**THE TASK**. Please copy, word for word, the line holding "[2:45.30-2:46.37]" and each line that follows it through the end of the entries, omitting any pictures.

==== DATASET ENTRIES ====

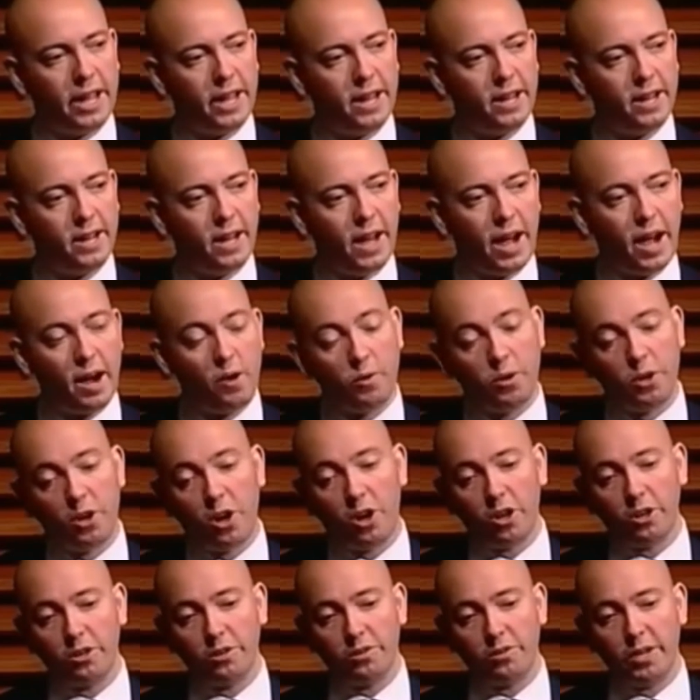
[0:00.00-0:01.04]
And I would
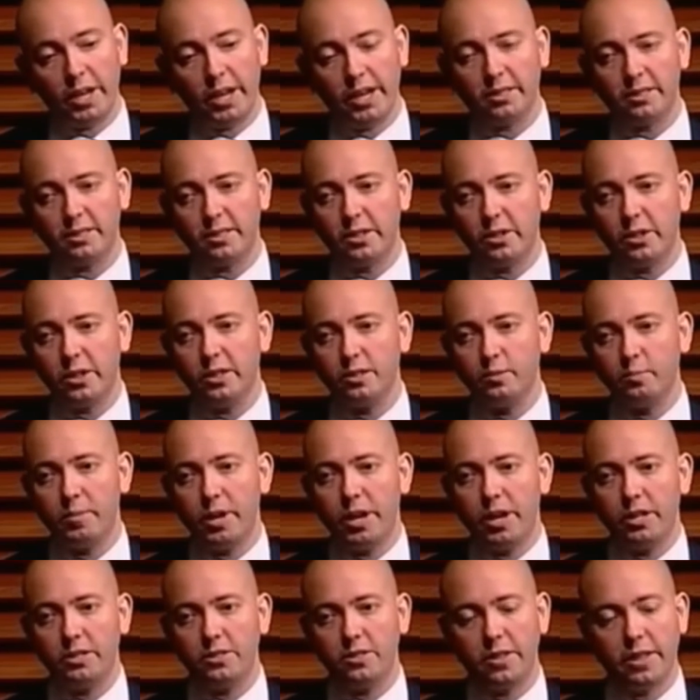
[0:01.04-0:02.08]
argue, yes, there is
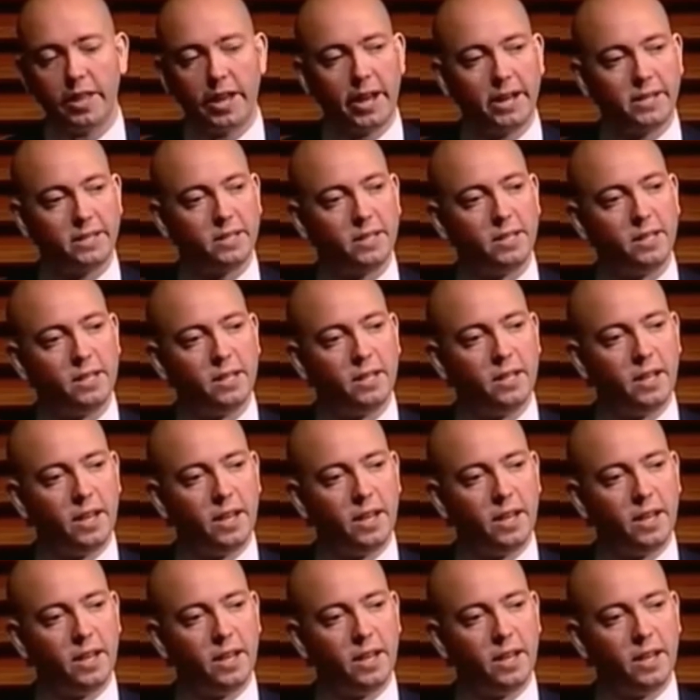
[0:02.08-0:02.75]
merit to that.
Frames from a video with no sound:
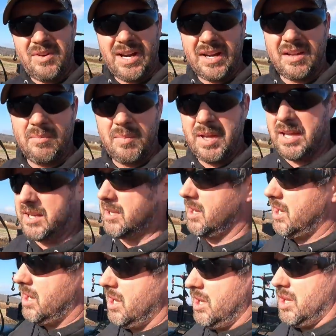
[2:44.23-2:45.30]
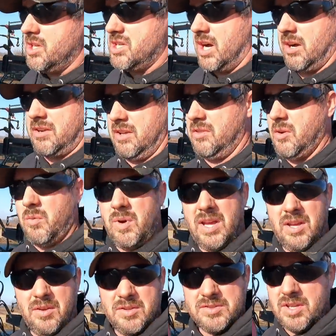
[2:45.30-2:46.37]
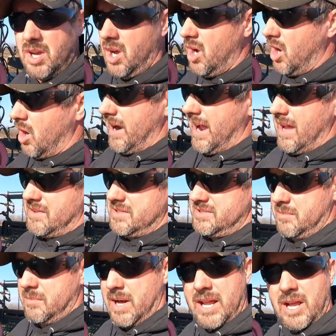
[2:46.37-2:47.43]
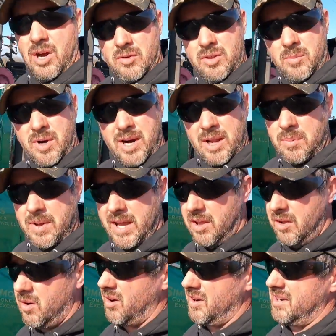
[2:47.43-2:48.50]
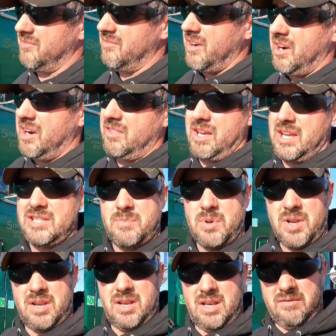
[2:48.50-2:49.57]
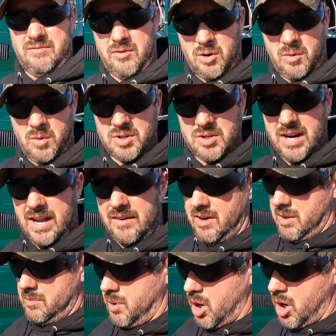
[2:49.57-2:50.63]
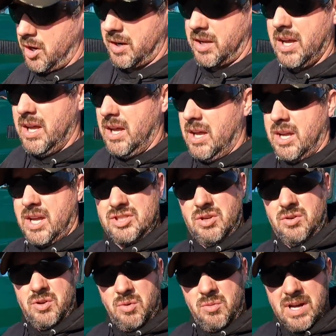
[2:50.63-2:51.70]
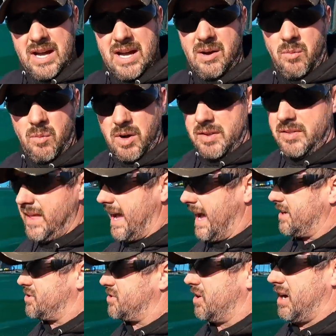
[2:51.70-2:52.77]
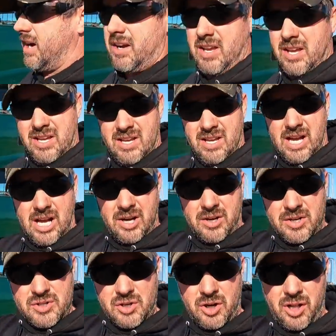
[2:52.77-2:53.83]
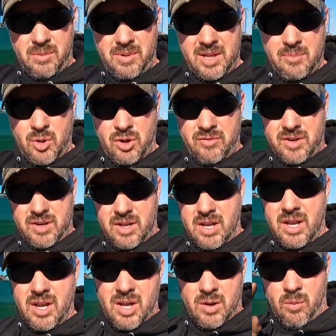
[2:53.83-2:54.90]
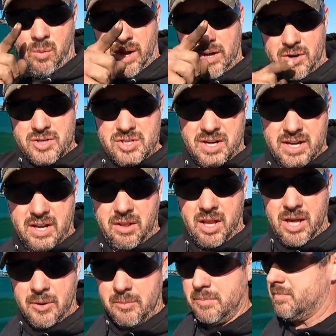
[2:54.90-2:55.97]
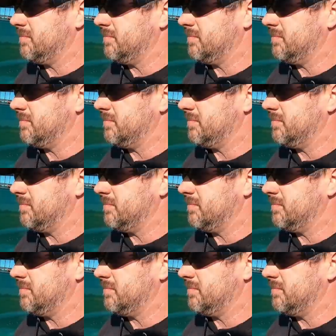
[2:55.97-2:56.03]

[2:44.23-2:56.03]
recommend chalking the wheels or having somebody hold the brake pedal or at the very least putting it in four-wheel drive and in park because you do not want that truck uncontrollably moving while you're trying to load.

====

**WRITTEN ANSWER**.
[2:45.30-2:46.37]
[2:46.37-2:47.43]
[2:47.43-2:48.50]
[2:48.50-2:49.57]
[2:49.57-2:50.63]
[2:50.63-2:51.70]
[2:51.70-2:52.77]
[2:52.77-2:53.83]
[2:53.83-2:54.90]
[2:54.90-2:55.97]
[2:55.97-2:56.03]

[2:44.23-2:56.03]
recommend chalking the wheels or having somebody hold the brake pedal or at the very least putting it in four-wheel drive and in park because you do not want that truck uncontrollably moving while you're trying to load.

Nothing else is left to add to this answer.